▸ **TASK ITEM**
Pictures aside, reproduce exactly each line from the one holding "[10:21.77-10:22.17]" through the last line of the material, both ends included.

# # # # #

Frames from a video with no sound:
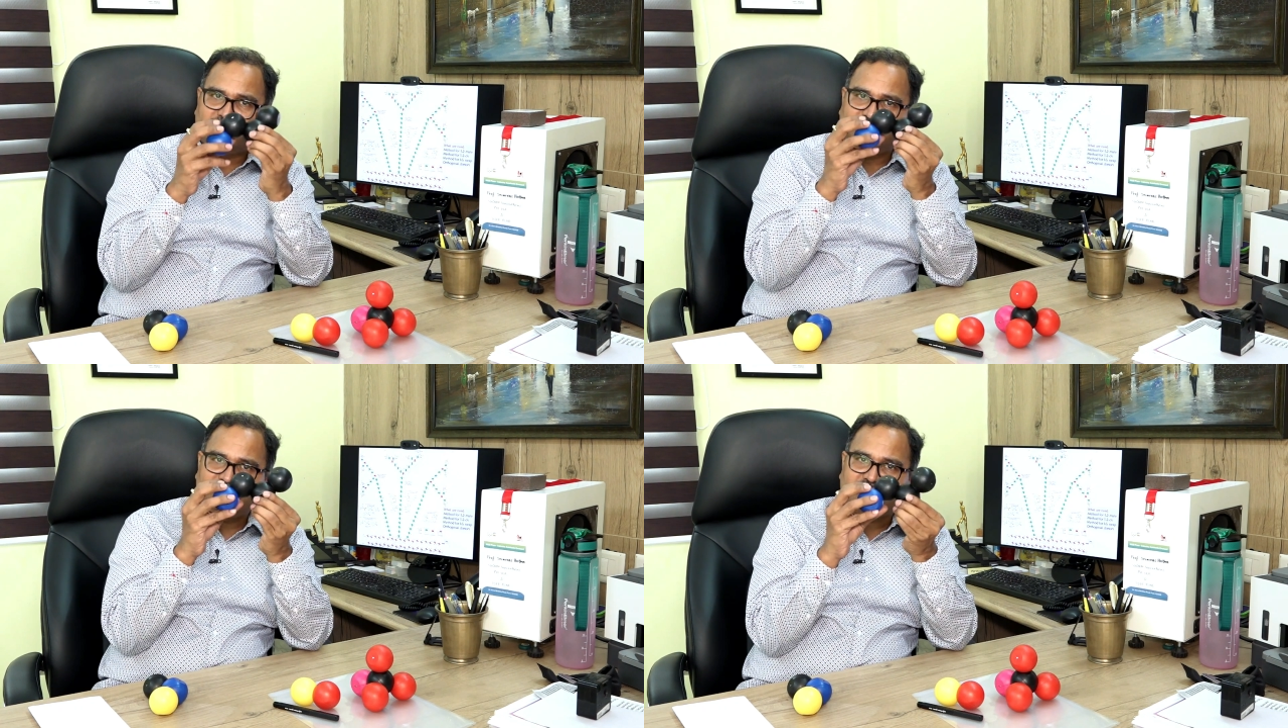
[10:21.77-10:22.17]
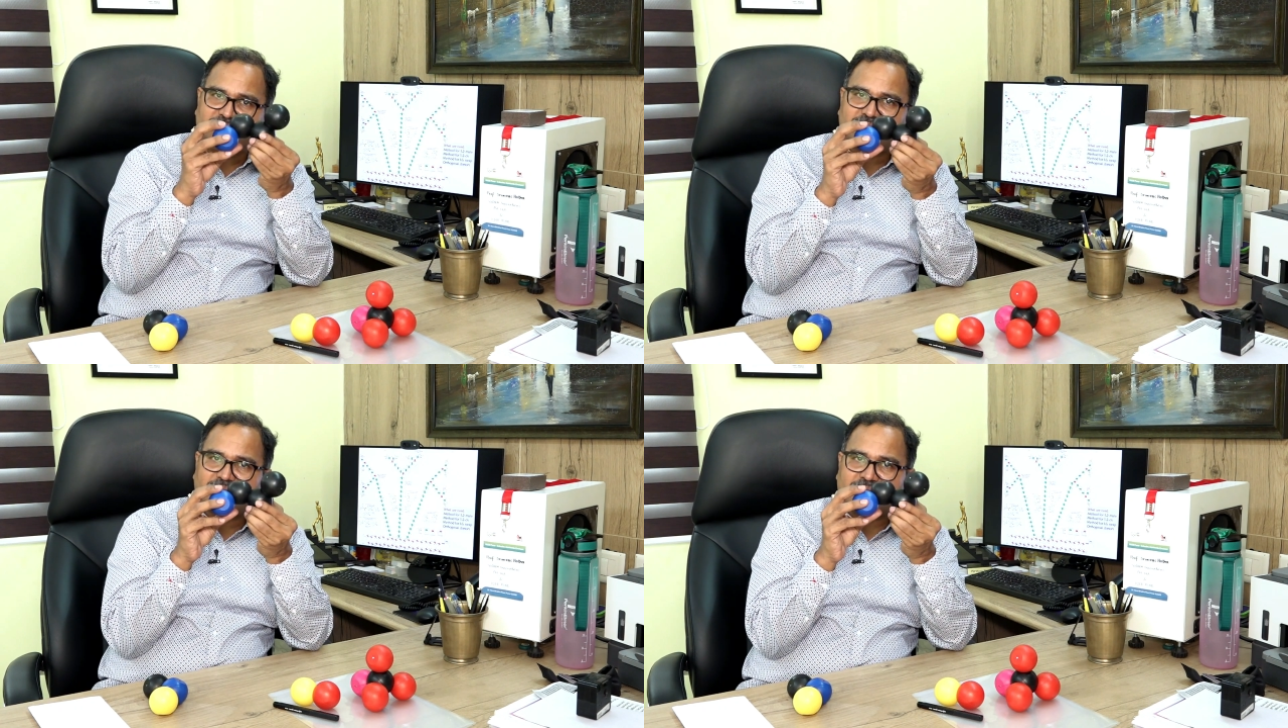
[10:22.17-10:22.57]
these
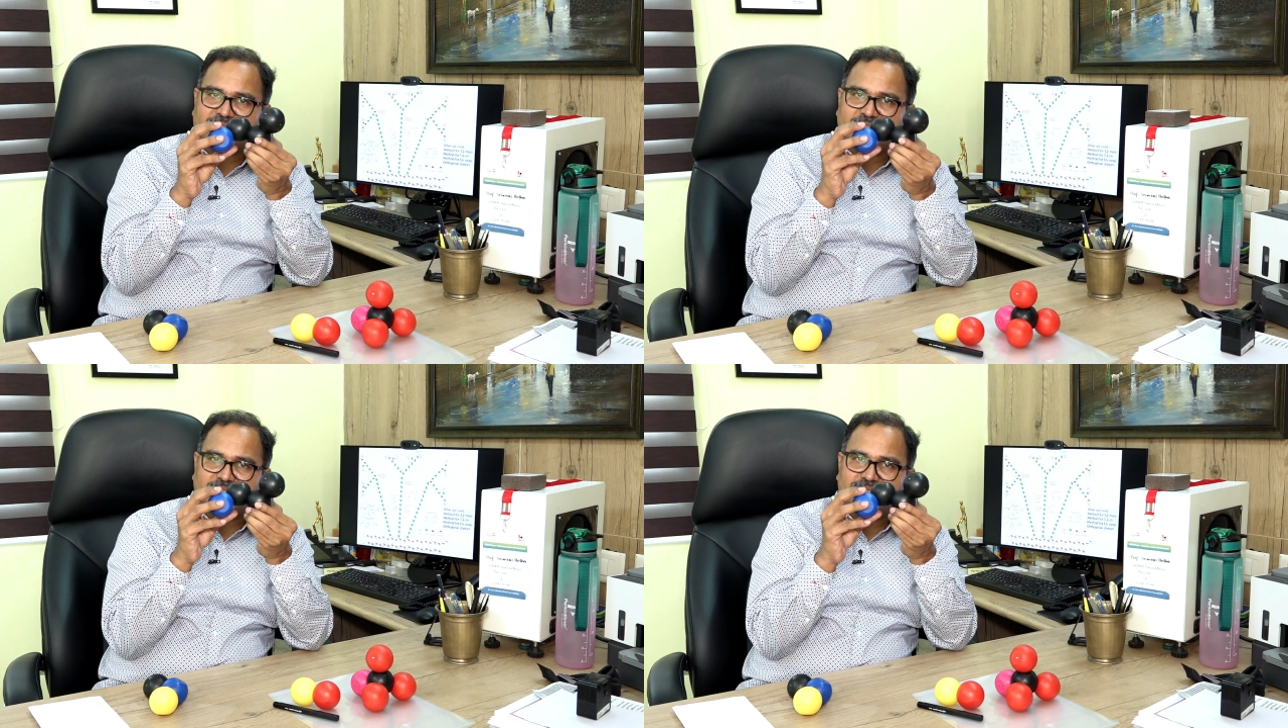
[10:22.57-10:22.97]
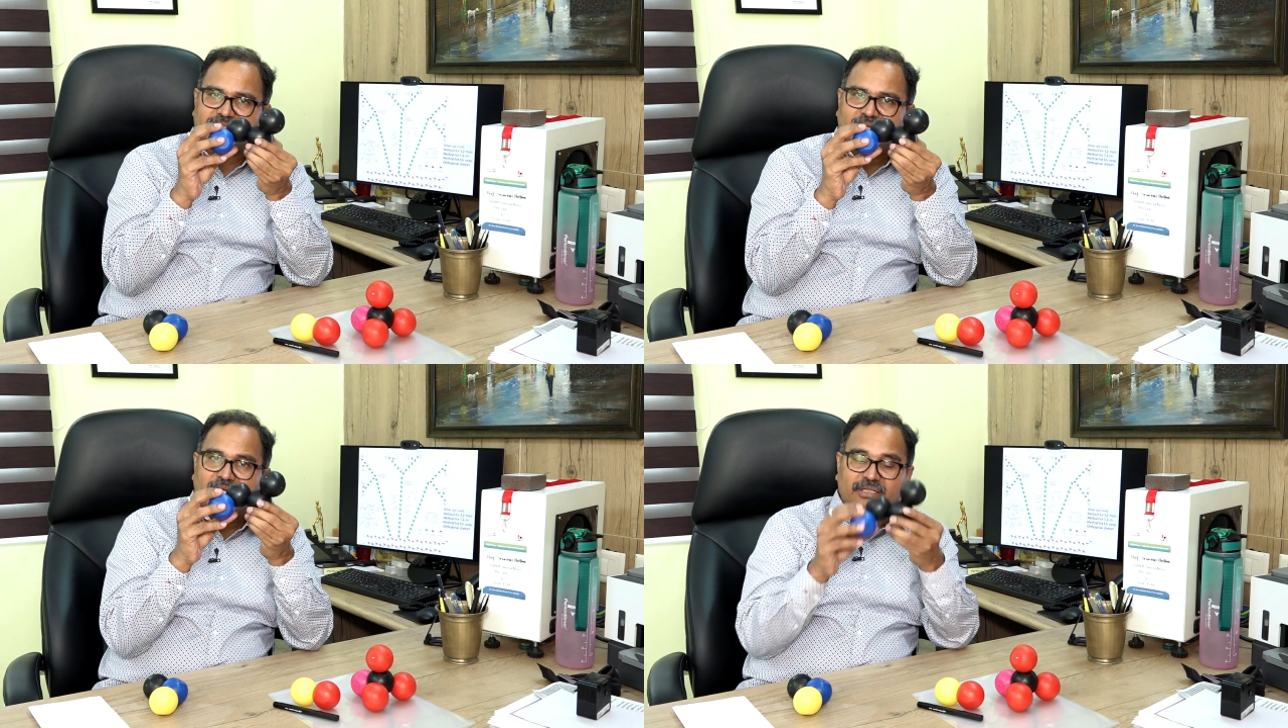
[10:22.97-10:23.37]

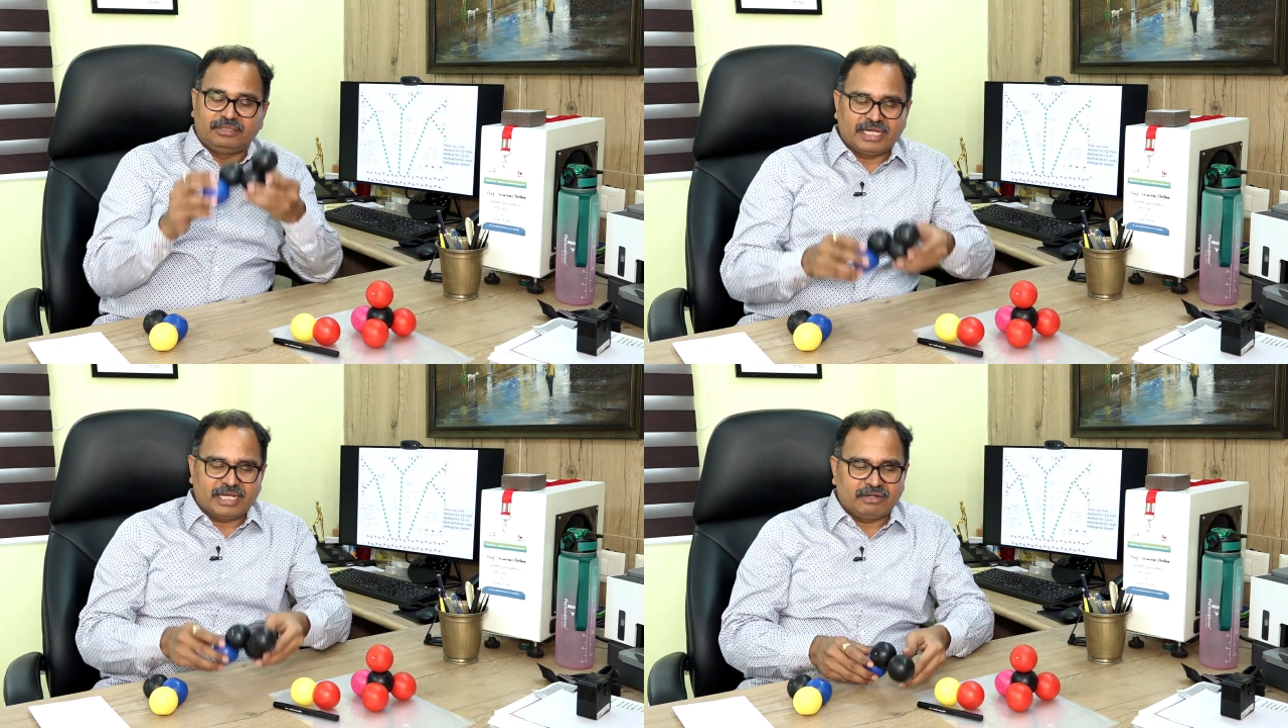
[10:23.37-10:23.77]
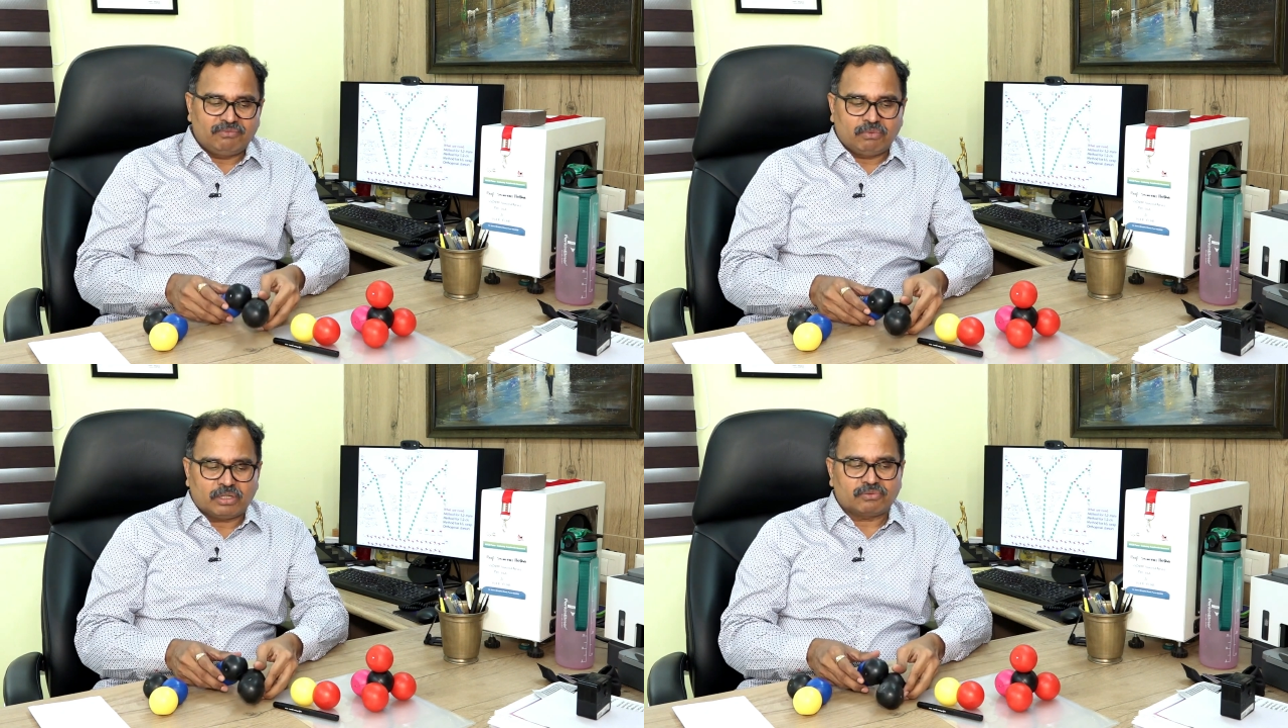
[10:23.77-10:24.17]
interactions,
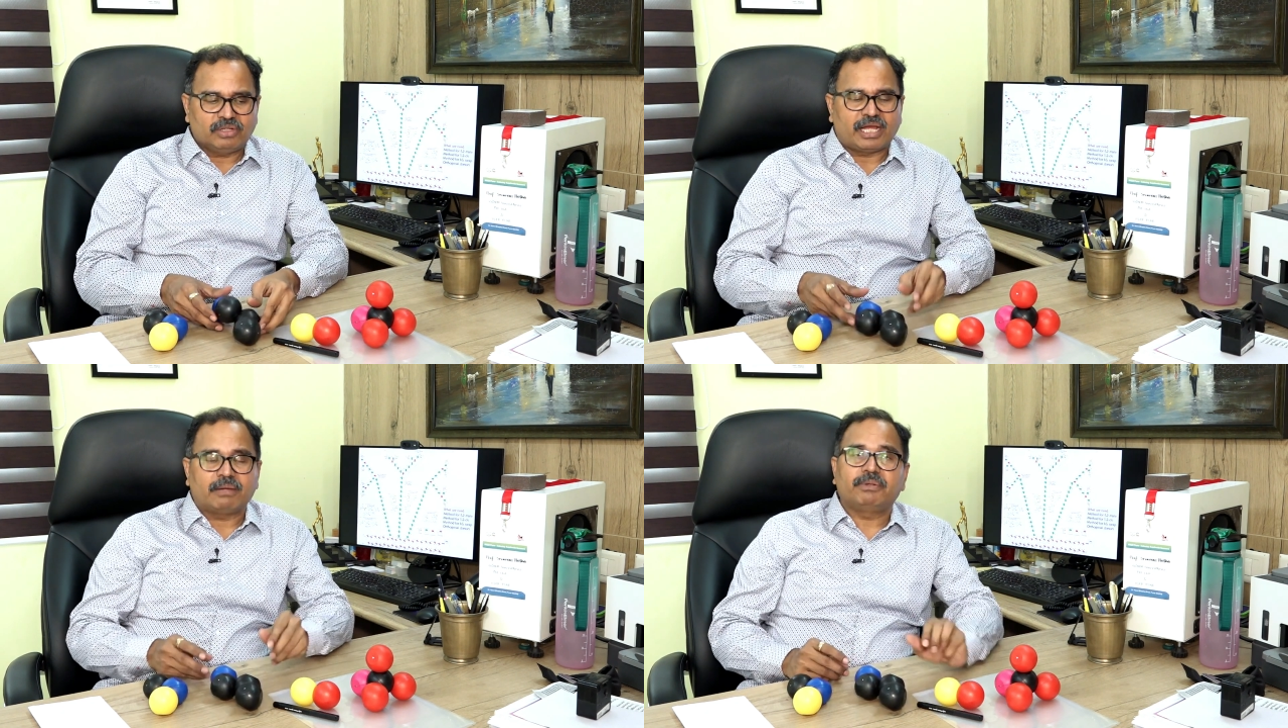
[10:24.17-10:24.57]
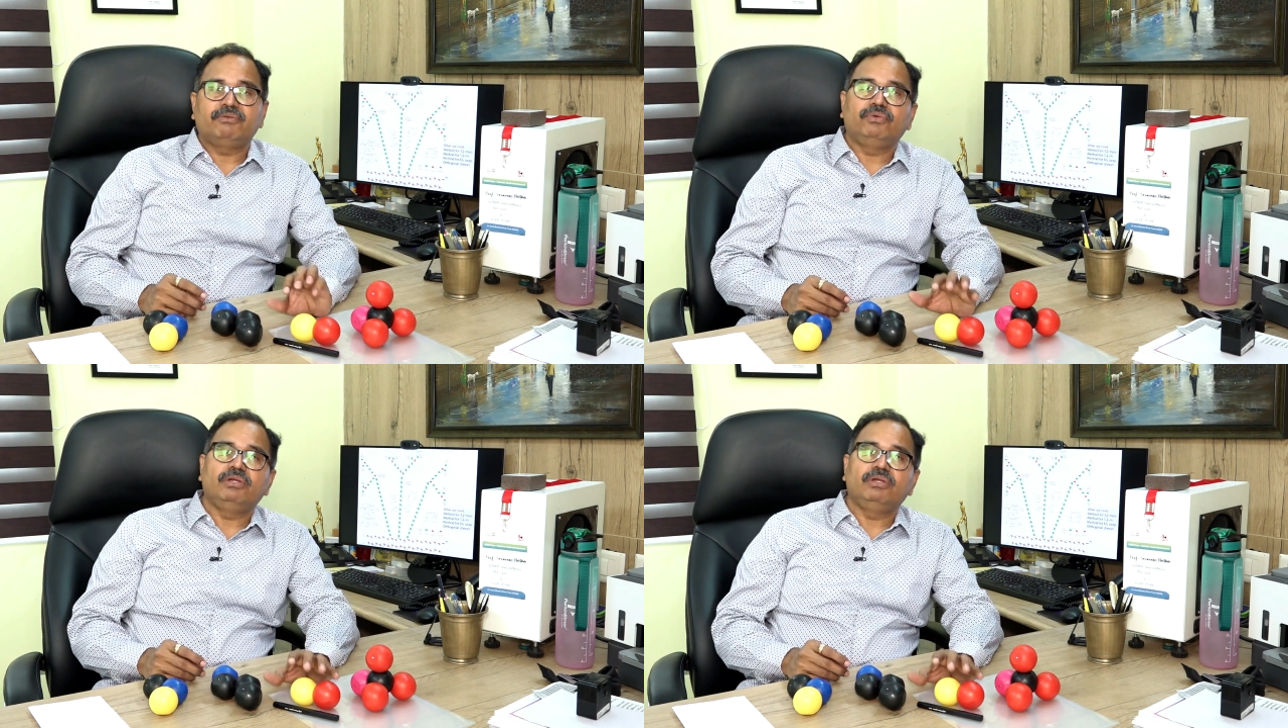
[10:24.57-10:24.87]
then what will happen?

# # # # #

▸ **ANSWER TO THE PROBLEM**
[10:21.77-10:22.17]
[10:22.17-10:22.57]
these
[10:22.57-10:22.97]
[10:22.97-10:23.37]

[10:23.37-10:23.77]
[10:23.77-10:24.17]
interactions,
[10:24.17-10:24.57]
[10:24.57-10:24.87]
then what will happen?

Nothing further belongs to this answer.